From the purely religious sphere, the ritual spread into every other. When a man of substance died, a huge architectural folly, a castrum doloris, would be erected in the church as a canopy for his coffin, and this would be decorated with symbols of his office and wealth, his portrait and coat of arms, and with elaborate inscriptions in his honour. The ritual included the old Polish custom of breaking up the dead man’s symbols of office and, if he were the last of his family, shattering his coat of arms. Neighbours, friends, family, servants and soldiers would pay their last respects in more or less theatrical ways, while congregations of monks and nuns sang dirges and recited litanies. The funeral of Hetman Józef Potocki in 1751 took two weeks, for six days of which 120 pieces of cannon saluted continuously (using up a total of 4,700 measures of powder). Over a dozen senators, hundreds of relatives and entire regiments congregated in Stanisławów to pay their last respects in the church which was entirely draped in black damask, before a huge catafalque of crimson velvet dripping with gold tassels, decorated with lamps, candelabra, Potocki’s portrait, captured standards, pyramids of weapons and other symbols of his office and achievements.

This Sarmatian lifestyle was a unique growth, produced by crosspollenation between Catholic high Baroque and Ottoman culture. Everything about it was theatrical, declamatory and buxom. It was inimical to the bourgeois ethic of thrift, investment, selfimprovement and discipline which was beginning to dominate western Europe, and as a result it was condemned, even by Poles of later centuries. At its worst, sarmatism was absurd and destructive, encouraging as it did outrageous behaviour and an attitude that bred delusion. But it did permit what was possibly an irrecon—cilable collection of people to reach a kind of harmony. As Jan III’s English physician Bernard Connor commented: ‘It is certain had we in England but the third part of their liberty, we could not live together without cutting one another’s throats.’

And it helps explain how the Commonwealth was able to go on functioning, in a kind of parallel world, along lines that defied logic. The delusional condition it created was an essential ingredient in the survival of a polity whose constitution had broken down and which should have imploded or been conquered by one of its increasingly powerful neighbours.

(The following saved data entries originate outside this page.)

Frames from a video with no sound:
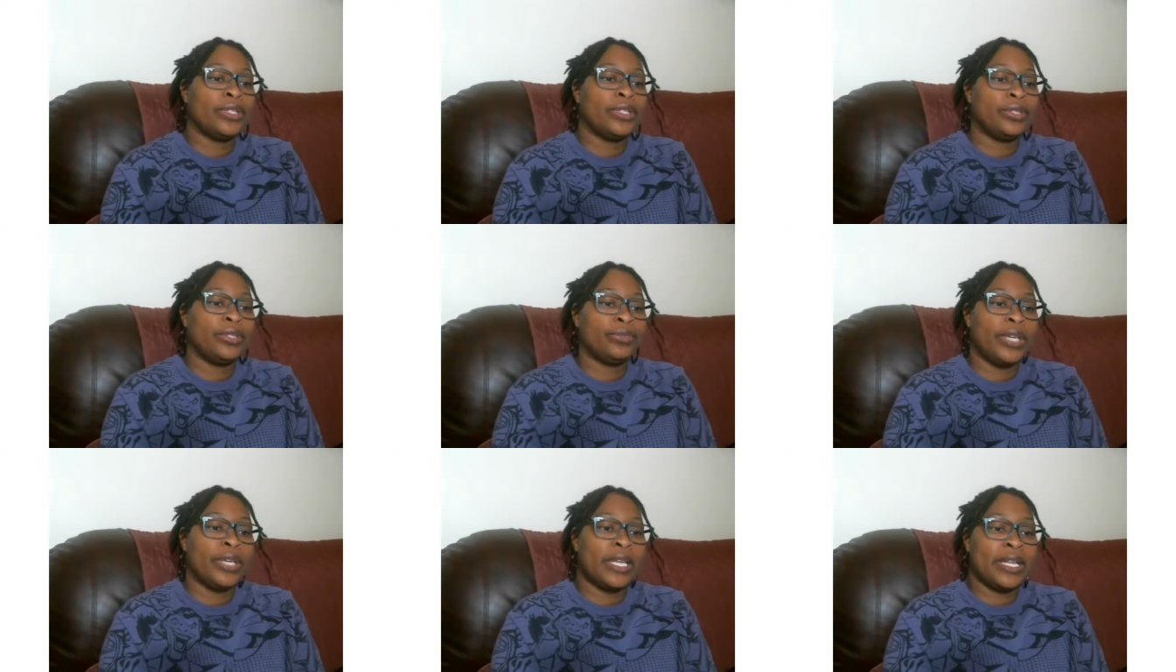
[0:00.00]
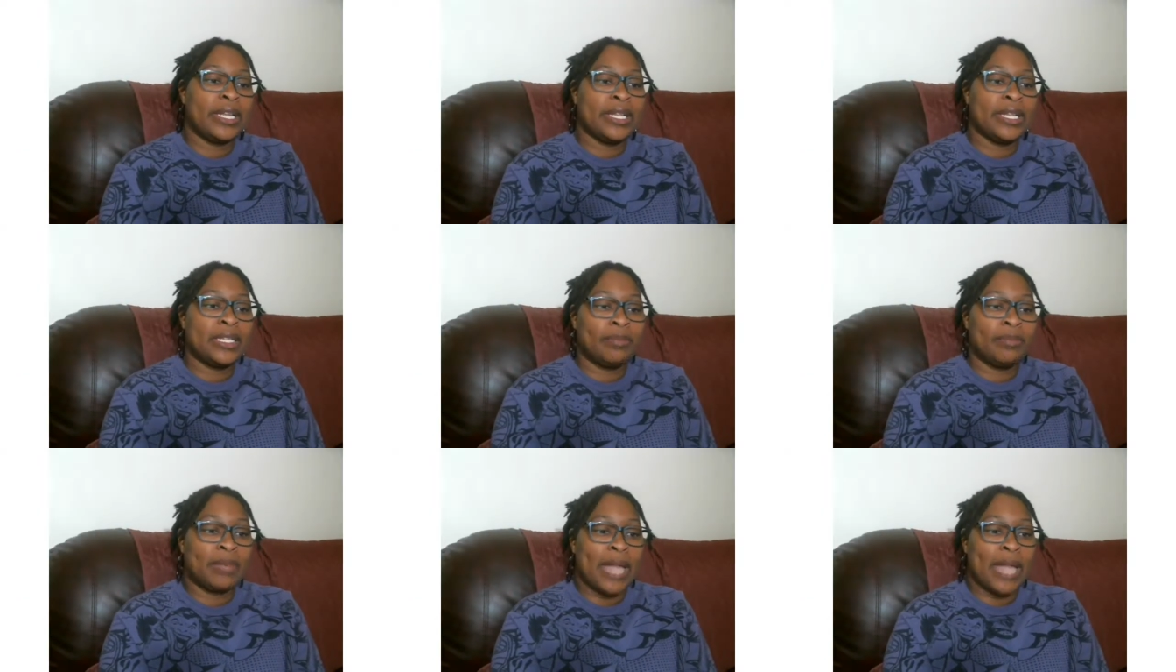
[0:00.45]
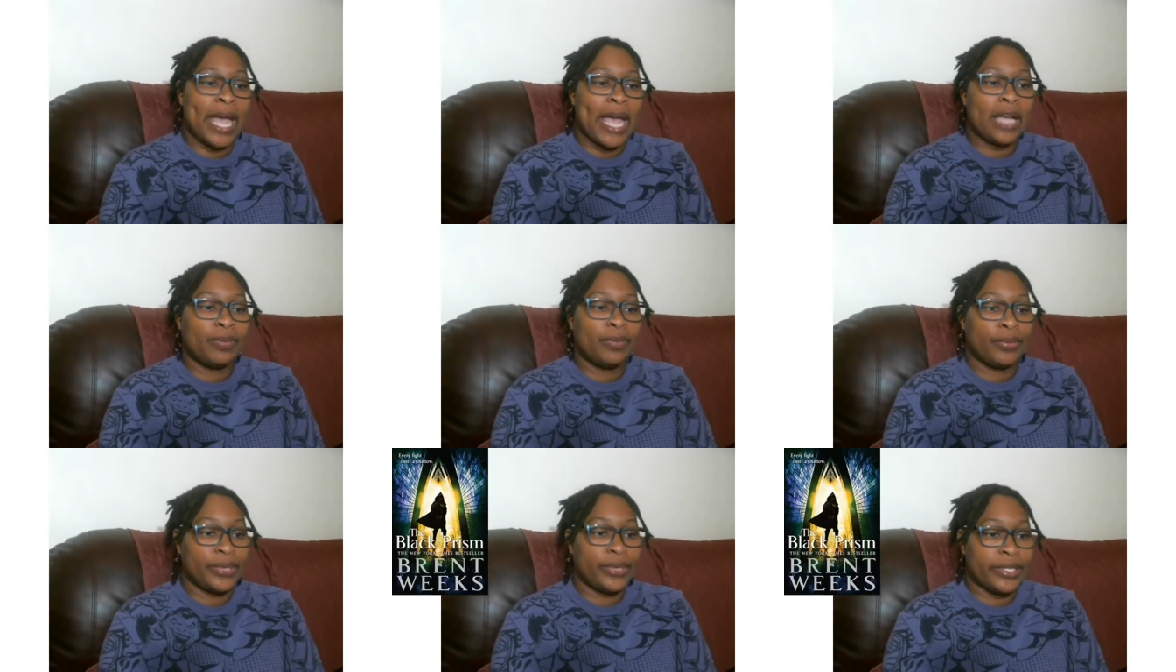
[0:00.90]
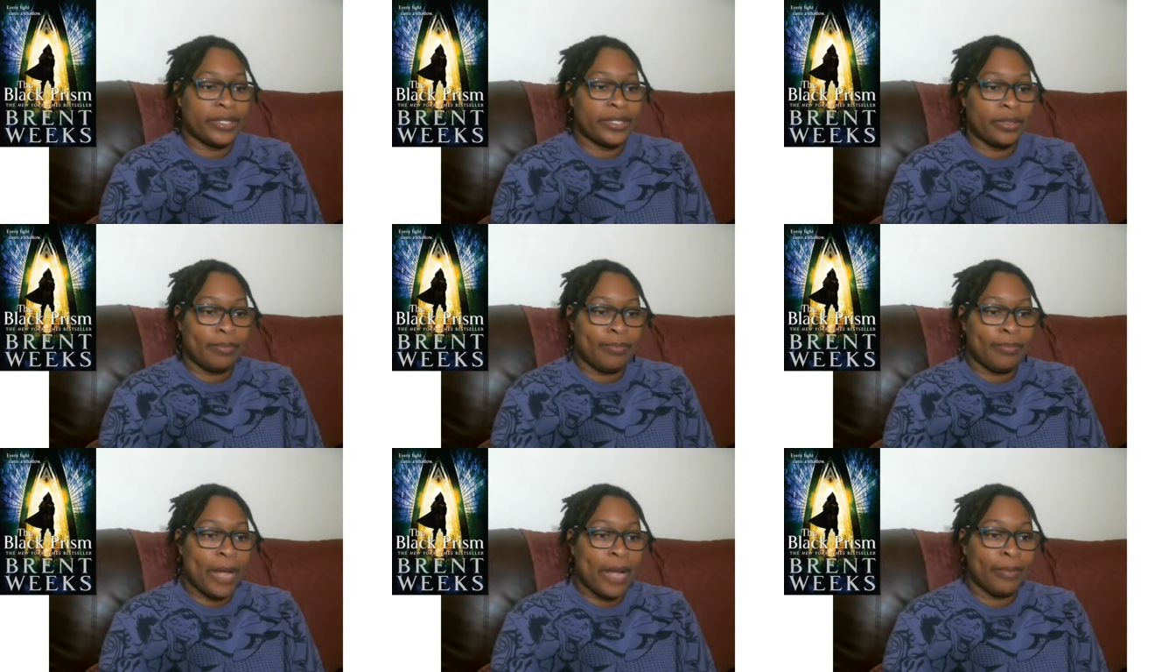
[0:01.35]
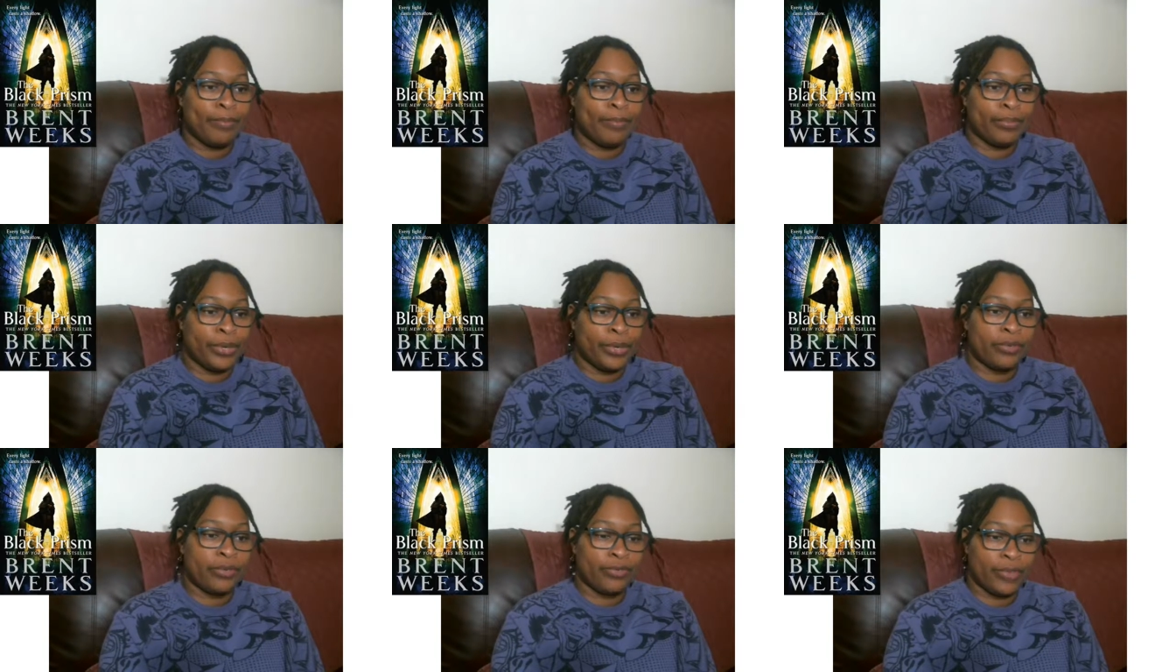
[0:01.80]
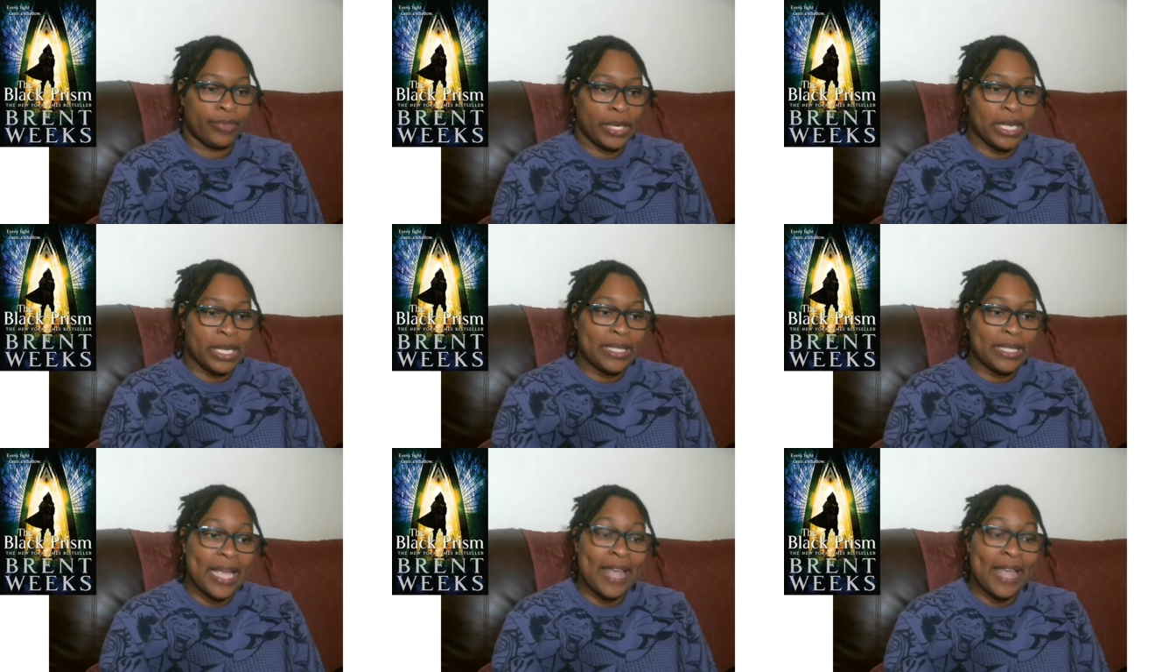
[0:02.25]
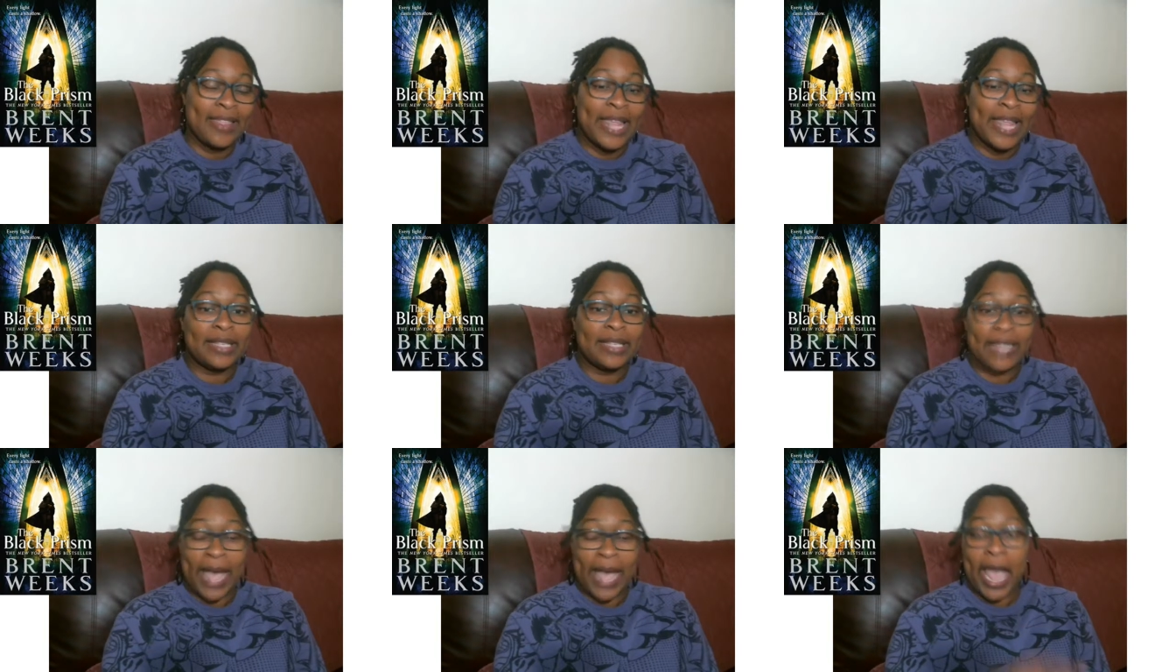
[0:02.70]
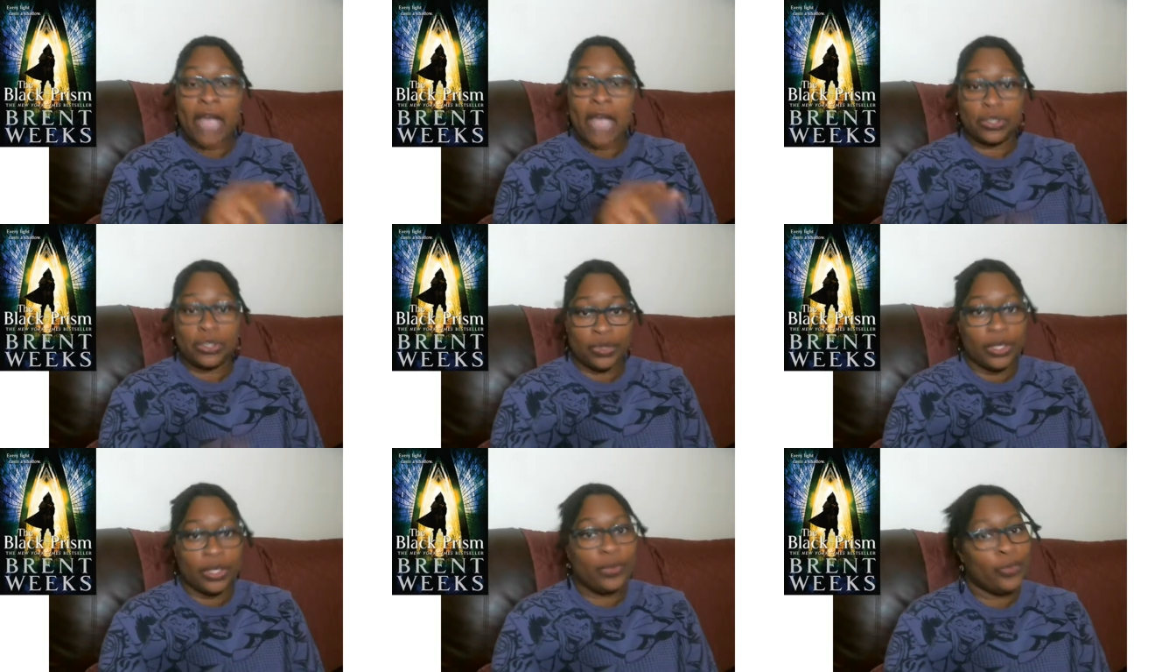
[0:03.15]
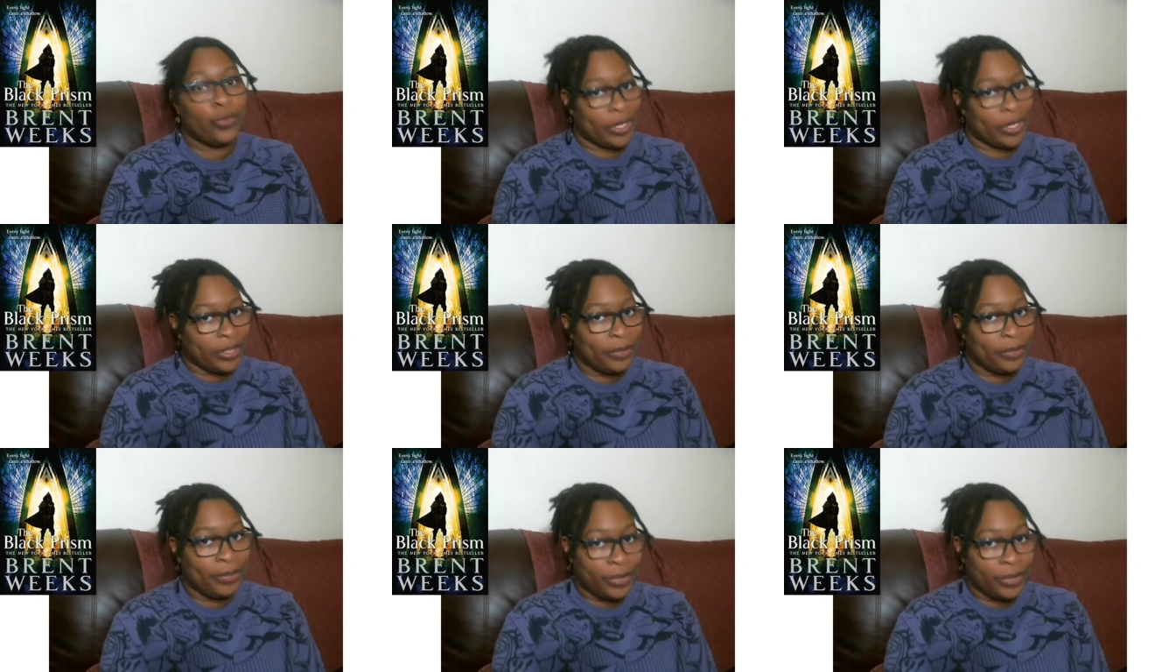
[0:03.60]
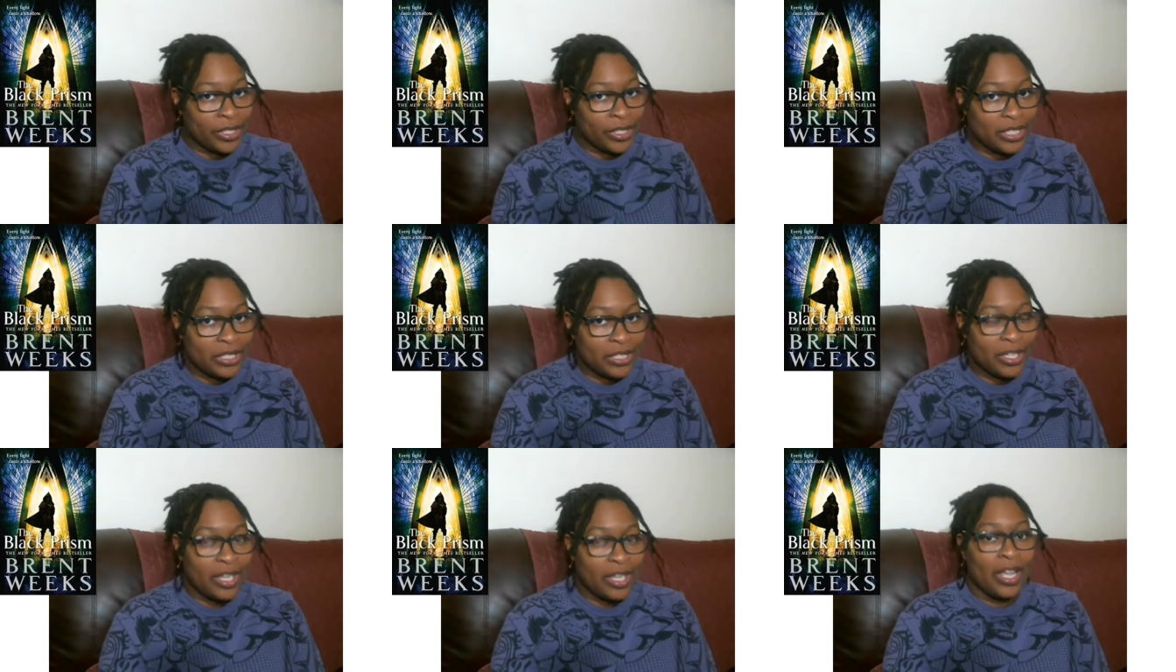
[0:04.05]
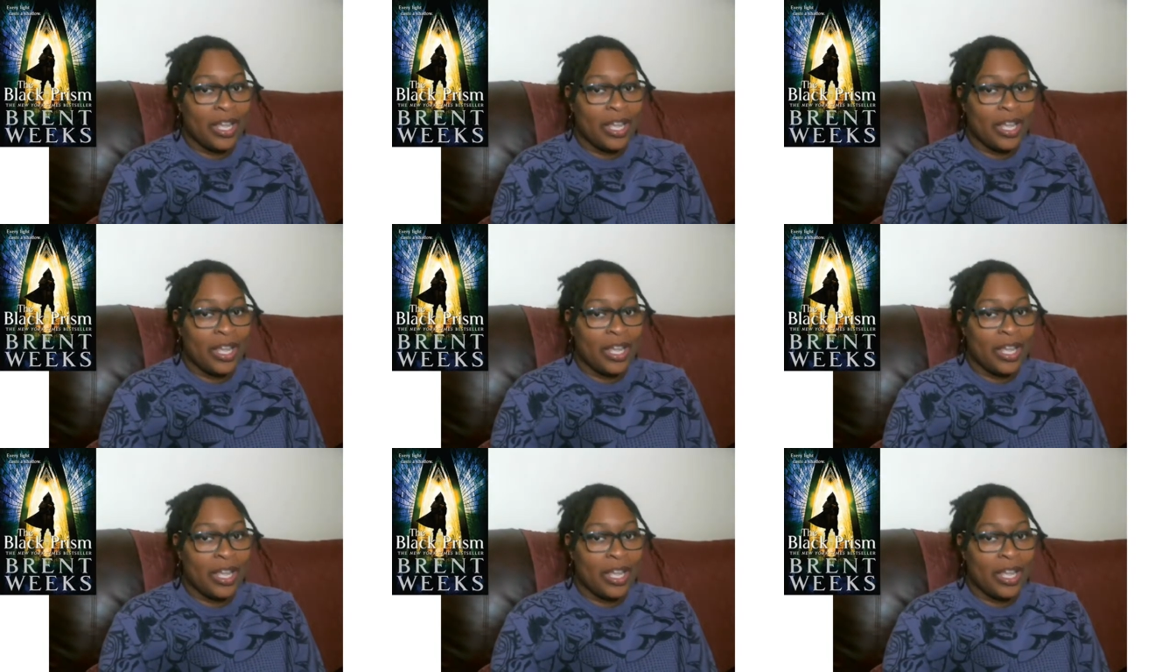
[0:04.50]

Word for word: to read is Black Prism by Brent Weeks, and that's actually one of the books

The election that followed the death of Jan III in 1696 was a fiasco. The principal candidates were the King’s son Jakub; François Louis de Bourbon, Prince de Conti; and Frederick Augustus Wettin, Elector of Saxony. Jakub Sobieski was rapidly eliminated from the contest by the intervention of Saxon troops. On 27 June 1697 the szlachta assembled on the election field voted overwhelmingly for the Prince de Conti, and the Primate proclaimed him king. On the same evening a small group of malcontents elected Frederick Augustus, who marched into Poland at the head of a Saxon army. On 15 September, while the Prince de Conti was sailing into the Baltic, Frederick Augustus was crowned in Kraków by the Bishop of Kujavia, as Augustus II of Poland. At the end of the month the Prince de Conti came ashore only to discover that he had been pipped at the post. His supporters were not keen to start a civil war, so he re-embarked and sailed back to France. It was the first time that a deceased monarch’s son had not been elected to succeed him; that the successful candidate had been debarred from the throne by military force; and that the new incumbent was also the ruler of another state.

The twenty-seven-year-old Augustus was nothing if not picturesque. Universally known as Augustus the Strong and described by one of his subjects as ‘half bull, half cock’, he could break horseshoes with one hand, shoot with astonishing accuracy, drink almost anyone under the table, and fornicate on a scale which would be unbelievable if he had not left platoons of bastards to prove it. He was not a stupid man, and he intended to turn the Commonwealth into a centralised monarchical state. Like Jan III, he saw war as the surest way to gain prestige and a free hand to carry out his plans.